Never before in history has a superpower lost control of such vast amounts of such sensitive information — data that can help paint a picture of the foundation upon which US foreign policy is built. Never before has the trust America’s partners have in the country been as badly shaken.

Der Spiegel

I’m currently reading Gray Lady Down, an interesting look at the domino effect on journalism starting with one-time flagship, the NYT. Of course, the book’s author and I (during my interview with him for my daily show) disagree on the premise that the NYT practices what one could consider “objective journalism” without chuckling, but it’s an interesting look at numerous examples of how the NYT dropped the ball, changed up its newsrooms, and how other newspapers followed suit.

This is why I found the NYT piece on President Obama and the latest Wikileaks treason so fascinating. Despite this massively embarrassing information leak embroiling the administration in a foreign policy scandal (one in which officials not only created not-so-flattering nicknames for foreign leaders, but wrote them down), the NYT still managed glowing words about their champion.


When Mr. Obama took office, many allies feared that his offers of engagement would make him appear weak to the Iranians. But the cables show how Mr. Obama’s aides quickly countered those worries by rolling out a plan to encircle Iran with economic sanctions and antimissile defenses. In essence, the administration expected its outreach to fail, but believed that it had to make a bona fide attempt in order to build support for tougher measures.

The article spends several paragraphs setting up Iran, one of Obama’s current difficulties, as the result of a Bush blunder. When your administration appears wholly incompetent due to repeated massive information leaks, always trust the lapdog for the government to drag out the Blame Bush defense. The newspaper could barely choke back their contempt for Bush when discussing his new book:

There was something jarring about suddenly seeing George W. Bush on screen again and it wasn’t just déjà vu. It was more like running into a former spouse after many years: no matter how bitter or amicable the separation, that first reunion is disconcerting — the ex seems both eerily the same and weirdly diminished. Two years ago he left office with two wars raging and an economy in free fall, an embattled commander in chief with the lowest approval ratings of any modern president. Now Mr. Bush is offering himself up as a chatty president emeritus, sometimes defiant and other times cheerful, on a media blitz to promote his memoir, “Decision Points.”

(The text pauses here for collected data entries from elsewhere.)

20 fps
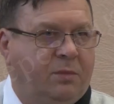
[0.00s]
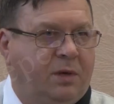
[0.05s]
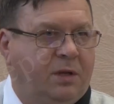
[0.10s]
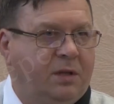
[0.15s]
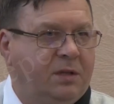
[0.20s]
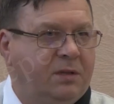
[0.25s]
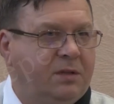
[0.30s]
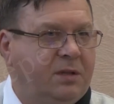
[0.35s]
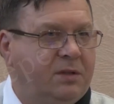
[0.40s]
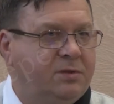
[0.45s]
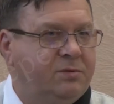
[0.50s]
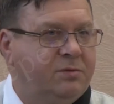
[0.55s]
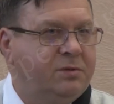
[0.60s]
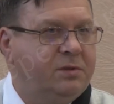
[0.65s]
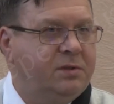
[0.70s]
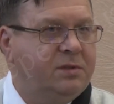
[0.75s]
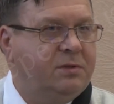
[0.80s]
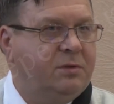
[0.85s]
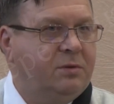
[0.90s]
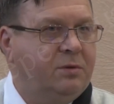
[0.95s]

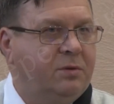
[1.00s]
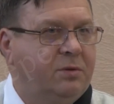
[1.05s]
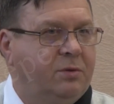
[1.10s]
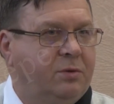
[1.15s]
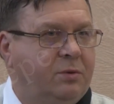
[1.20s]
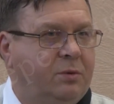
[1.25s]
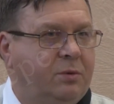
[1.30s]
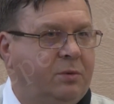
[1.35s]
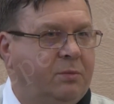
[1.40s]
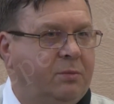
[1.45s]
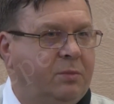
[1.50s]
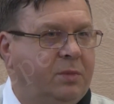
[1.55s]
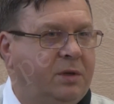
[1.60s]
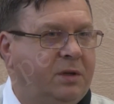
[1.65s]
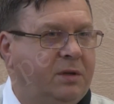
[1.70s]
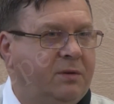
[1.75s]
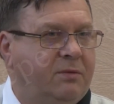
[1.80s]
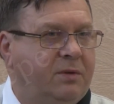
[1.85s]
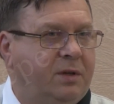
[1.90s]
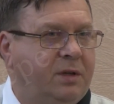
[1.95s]
Малоэтажную застройку
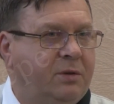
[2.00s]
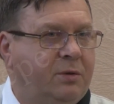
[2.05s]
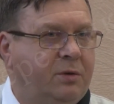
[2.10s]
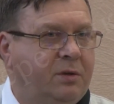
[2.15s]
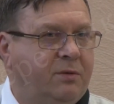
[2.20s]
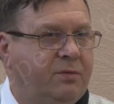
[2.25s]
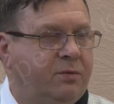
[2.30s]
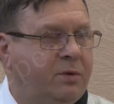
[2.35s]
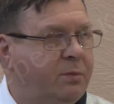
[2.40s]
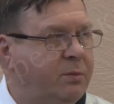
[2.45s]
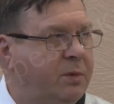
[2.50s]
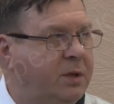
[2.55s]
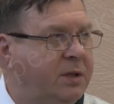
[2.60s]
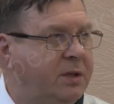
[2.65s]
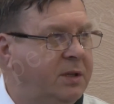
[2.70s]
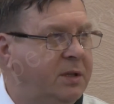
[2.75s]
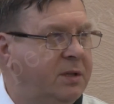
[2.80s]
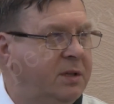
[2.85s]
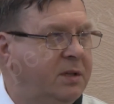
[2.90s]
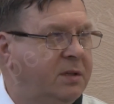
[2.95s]
мы в районе
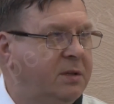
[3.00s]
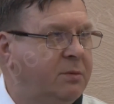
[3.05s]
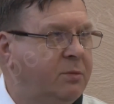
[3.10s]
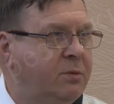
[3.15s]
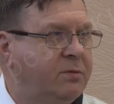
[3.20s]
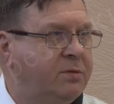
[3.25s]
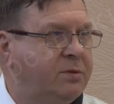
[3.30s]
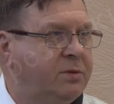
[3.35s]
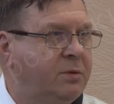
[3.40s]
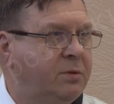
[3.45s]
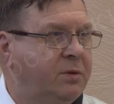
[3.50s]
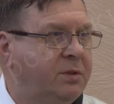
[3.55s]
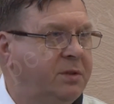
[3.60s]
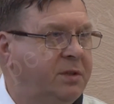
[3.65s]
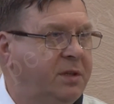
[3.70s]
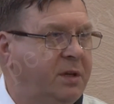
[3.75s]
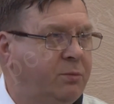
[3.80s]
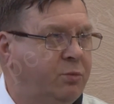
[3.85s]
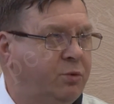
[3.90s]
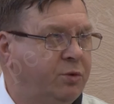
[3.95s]
формальдегильных домов
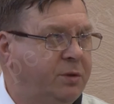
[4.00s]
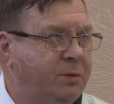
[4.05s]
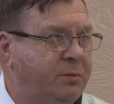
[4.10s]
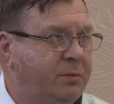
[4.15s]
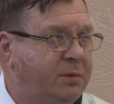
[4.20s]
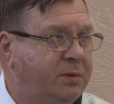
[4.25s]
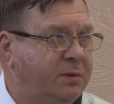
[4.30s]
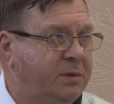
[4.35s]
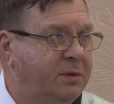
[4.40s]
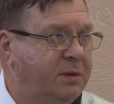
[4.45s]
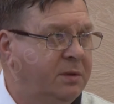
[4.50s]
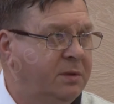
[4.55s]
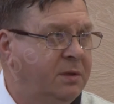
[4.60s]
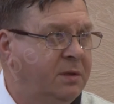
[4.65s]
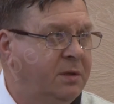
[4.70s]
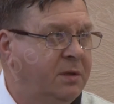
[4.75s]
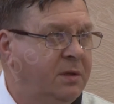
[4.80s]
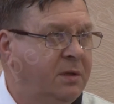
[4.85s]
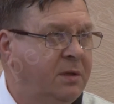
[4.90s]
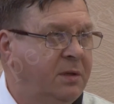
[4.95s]
строить не будем,
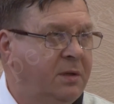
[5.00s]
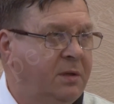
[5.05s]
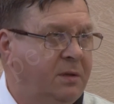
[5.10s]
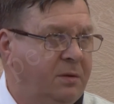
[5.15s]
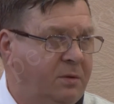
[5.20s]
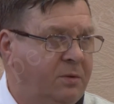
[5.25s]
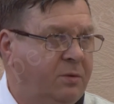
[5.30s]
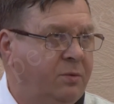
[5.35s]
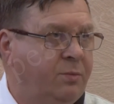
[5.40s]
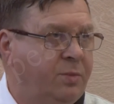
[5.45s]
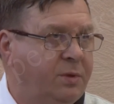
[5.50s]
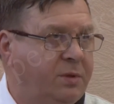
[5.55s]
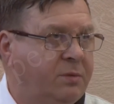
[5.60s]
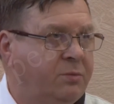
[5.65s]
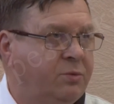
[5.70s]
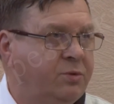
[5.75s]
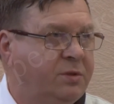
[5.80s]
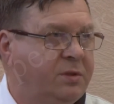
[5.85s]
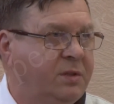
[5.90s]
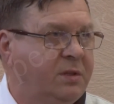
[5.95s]
ну,
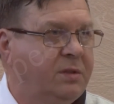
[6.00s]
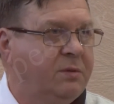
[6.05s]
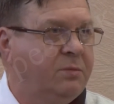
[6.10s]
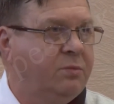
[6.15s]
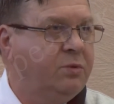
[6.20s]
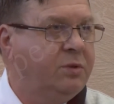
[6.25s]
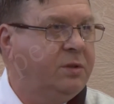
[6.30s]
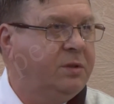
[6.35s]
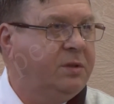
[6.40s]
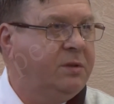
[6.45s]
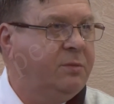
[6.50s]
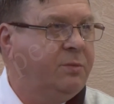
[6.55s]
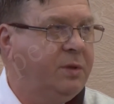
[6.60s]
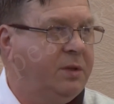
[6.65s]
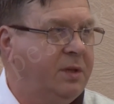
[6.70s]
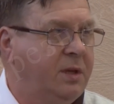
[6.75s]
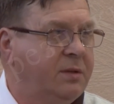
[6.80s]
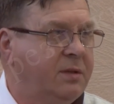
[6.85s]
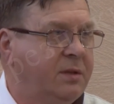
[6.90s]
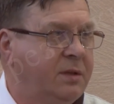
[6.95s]
потому что это будет
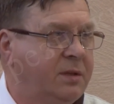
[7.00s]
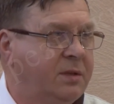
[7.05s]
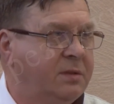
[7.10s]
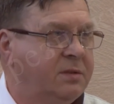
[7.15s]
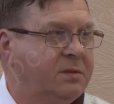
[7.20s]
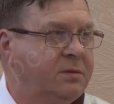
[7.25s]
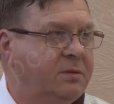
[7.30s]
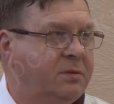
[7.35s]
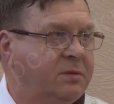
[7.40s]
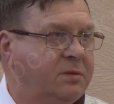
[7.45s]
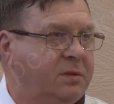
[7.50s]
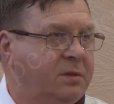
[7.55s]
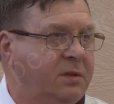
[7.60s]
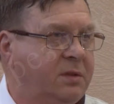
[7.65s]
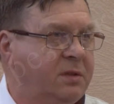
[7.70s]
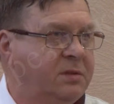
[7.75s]
непонятная конструкция.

Not surprising when you consider how the NYT reacted dramatically to the news of Valerie Plame’s outing (even though the beltway reportedly always knew due to Joe Wilson’s loose lips), dogged the previous administration, and perpetuated the story of the fabricated damaged it caused:

And now we know just how far he was willing to go with these smear tactics: as part of the effort to discredit Joseph Wilson IV, Mr. Rove leaked the fact that Mr. Wilson’s wife worked for the C.I.A. I don’t know whether Mr. Rove can be convicted of a crime, but there’s no question that he damaged national security for partisan advantage. If a Democrat had done that, Republicans would call it treason.

The New York Times has standards, after all, situational standards, that is. They’re only applicable when a Democrat is in office.